A report from the Archaeological Survey of India found no evidence for the structure being anything but a natural formation.[36] The Archaeological Survey of India and the government of India informed the Supreme Court of India in a 2007 affidavit that there was no historical proof of the bridge being built by Rama.[37] In 2017 the Indian Council of Historical Research (ICHR) announced a pilot study into the origins of the structure,[38] but went on to shelve it.[39]
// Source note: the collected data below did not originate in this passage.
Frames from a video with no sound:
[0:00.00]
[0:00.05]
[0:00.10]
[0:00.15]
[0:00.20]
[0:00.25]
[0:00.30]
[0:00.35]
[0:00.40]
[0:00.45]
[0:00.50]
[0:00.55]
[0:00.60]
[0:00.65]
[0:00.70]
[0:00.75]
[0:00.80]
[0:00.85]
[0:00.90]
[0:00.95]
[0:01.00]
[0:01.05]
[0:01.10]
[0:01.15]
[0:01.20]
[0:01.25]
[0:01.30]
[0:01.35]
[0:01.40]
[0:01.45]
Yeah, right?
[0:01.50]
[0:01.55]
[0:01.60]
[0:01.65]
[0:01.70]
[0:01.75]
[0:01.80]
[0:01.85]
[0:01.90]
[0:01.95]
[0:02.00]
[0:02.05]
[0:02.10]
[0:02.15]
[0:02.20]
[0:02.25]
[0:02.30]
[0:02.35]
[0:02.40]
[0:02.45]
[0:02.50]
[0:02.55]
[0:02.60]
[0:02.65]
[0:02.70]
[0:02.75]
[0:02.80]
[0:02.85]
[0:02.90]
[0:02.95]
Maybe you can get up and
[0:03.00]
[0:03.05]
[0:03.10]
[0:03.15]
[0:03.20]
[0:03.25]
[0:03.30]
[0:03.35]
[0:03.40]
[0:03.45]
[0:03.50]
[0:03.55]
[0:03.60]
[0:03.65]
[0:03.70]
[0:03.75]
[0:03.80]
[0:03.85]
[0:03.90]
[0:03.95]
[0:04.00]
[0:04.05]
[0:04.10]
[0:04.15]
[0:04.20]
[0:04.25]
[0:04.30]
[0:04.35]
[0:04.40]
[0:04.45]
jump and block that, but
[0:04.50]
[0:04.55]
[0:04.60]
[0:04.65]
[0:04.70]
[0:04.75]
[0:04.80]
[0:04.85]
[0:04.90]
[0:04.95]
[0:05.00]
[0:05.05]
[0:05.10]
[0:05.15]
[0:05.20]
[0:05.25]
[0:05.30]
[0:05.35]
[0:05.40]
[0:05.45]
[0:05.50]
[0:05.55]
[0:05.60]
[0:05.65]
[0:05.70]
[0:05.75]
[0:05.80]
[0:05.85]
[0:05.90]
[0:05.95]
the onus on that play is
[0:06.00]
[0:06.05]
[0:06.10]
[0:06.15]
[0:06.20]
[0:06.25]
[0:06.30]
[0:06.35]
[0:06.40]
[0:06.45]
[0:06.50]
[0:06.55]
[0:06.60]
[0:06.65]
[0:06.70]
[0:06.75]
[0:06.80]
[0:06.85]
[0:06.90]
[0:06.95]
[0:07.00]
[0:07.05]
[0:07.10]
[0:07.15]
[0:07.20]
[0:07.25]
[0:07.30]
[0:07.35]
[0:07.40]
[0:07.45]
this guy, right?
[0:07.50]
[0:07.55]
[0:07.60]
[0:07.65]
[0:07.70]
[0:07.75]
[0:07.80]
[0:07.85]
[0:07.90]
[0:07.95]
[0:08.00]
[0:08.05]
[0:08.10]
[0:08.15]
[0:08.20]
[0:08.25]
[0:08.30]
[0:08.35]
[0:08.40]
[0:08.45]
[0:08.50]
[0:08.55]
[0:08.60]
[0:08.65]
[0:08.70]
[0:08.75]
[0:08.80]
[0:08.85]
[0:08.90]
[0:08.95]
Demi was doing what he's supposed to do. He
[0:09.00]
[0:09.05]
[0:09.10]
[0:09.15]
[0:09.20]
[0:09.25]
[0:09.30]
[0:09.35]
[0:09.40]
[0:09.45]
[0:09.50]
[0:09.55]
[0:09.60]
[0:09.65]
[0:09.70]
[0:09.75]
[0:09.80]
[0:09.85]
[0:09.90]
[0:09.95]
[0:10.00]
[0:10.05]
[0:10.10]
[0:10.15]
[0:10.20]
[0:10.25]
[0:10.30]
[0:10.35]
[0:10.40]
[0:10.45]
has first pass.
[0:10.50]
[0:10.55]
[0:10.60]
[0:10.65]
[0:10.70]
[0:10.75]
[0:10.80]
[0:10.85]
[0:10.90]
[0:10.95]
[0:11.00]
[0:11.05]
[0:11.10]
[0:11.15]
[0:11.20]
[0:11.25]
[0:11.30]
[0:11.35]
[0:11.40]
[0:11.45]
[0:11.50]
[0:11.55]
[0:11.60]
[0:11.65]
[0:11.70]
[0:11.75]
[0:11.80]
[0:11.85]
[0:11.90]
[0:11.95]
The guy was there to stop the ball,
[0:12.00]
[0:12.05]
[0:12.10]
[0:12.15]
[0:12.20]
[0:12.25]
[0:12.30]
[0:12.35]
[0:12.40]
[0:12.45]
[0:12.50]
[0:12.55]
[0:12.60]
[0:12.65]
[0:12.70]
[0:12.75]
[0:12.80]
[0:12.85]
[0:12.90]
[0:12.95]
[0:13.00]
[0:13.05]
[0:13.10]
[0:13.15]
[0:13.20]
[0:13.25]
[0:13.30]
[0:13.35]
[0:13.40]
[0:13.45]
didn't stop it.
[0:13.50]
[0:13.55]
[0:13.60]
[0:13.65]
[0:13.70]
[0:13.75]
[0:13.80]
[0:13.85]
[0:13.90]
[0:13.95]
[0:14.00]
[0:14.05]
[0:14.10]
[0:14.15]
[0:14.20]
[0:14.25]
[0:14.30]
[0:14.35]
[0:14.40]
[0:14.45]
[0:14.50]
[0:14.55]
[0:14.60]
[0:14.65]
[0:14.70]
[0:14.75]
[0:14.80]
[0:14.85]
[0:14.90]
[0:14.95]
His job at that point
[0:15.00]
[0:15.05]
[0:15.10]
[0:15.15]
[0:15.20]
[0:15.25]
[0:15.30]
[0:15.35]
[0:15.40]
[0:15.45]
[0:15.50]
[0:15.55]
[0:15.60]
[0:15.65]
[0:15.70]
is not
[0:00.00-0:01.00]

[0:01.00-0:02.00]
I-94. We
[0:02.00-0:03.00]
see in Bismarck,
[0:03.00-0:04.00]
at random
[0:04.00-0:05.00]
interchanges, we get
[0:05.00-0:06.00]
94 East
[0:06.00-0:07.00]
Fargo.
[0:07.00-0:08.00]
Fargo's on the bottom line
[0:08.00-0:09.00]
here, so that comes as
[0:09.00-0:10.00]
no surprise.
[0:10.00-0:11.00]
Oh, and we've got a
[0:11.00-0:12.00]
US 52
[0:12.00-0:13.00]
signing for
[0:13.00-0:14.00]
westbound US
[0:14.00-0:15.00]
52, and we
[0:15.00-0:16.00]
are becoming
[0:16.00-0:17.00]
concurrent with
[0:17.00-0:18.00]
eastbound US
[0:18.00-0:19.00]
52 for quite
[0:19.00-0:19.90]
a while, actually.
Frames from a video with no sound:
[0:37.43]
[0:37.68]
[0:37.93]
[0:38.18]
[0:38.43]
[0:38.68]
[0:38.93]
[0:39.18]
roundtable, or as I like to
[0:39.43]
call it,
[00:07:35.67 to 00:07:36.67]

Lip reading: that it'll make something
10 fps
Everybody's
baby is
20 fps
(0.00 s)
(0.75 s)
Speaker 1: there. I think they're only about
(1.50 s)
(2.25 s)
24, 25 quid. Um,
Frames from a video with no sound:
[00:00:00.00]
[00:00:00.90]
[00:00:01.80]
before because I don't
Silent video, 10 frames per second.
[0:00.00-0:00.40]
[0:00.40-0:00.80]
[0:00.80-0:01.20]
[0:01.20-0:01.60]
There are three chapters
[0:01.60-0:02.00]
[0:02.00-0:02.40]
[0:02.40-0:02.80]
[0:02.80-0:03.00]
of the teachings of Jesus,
In 2007, the Sri Lankan Tourism Development Authority sought to promote religious tourism from Hindu pilgrims in India by including the phenomenon as one of the points on its "Ramayana Trail", celebrating the legend of Prince Rama. Some Sri Lankan historians have condemned the undertaking as "a gross distortion of Sri Lankan history".[40] The idea of Rama Setu as a sacred symbol to be appropriated for political purposes strengthened in the aftermath of protests against the Sethusamudram Shipping Canal Project.[41]

See also

Notes

  1. Sinhala: ආදම්ගේ පාලම ādamgē pālama; Tamil: ஆதாம் பாலம் ātām pālam
  2. also spelled Ram Sethu, Ramasethu and variants.
  3. Sinhala: රාමගේ පාලම rāmagē pālama; Tamil: ராமர் பாலம் Irāmar pālam; Sanskrit: रामसेतु rāmasetu[b]
  4. Goldman and other scholars emphasise on the abrupt change of the narrative from Book Two (Ayodhyakanda) to Book Three (Aranyakanda) and onwards — that deals with Rama's efforts to bring back Sita and subsequent exploits in Lanka — from "pseudo-historical" to the "totally fantasied".[23] Goldman cautions against attempts to recover any historical stratum from these books; he reiterates Jacobi's opinion that for the intended audience of the text, South of the Gangetic Plains was terra incognita where the hero can be made to cross over into the supernatural realm.[23] He concludes: "As to the kingdoms of the demons and the monkeys, it is our conviction that they never existed anywhere except in the mind of the poets and more importantly, in the hearts of the countless millions [] who have been charmed and deeply moved by this strange work."[23]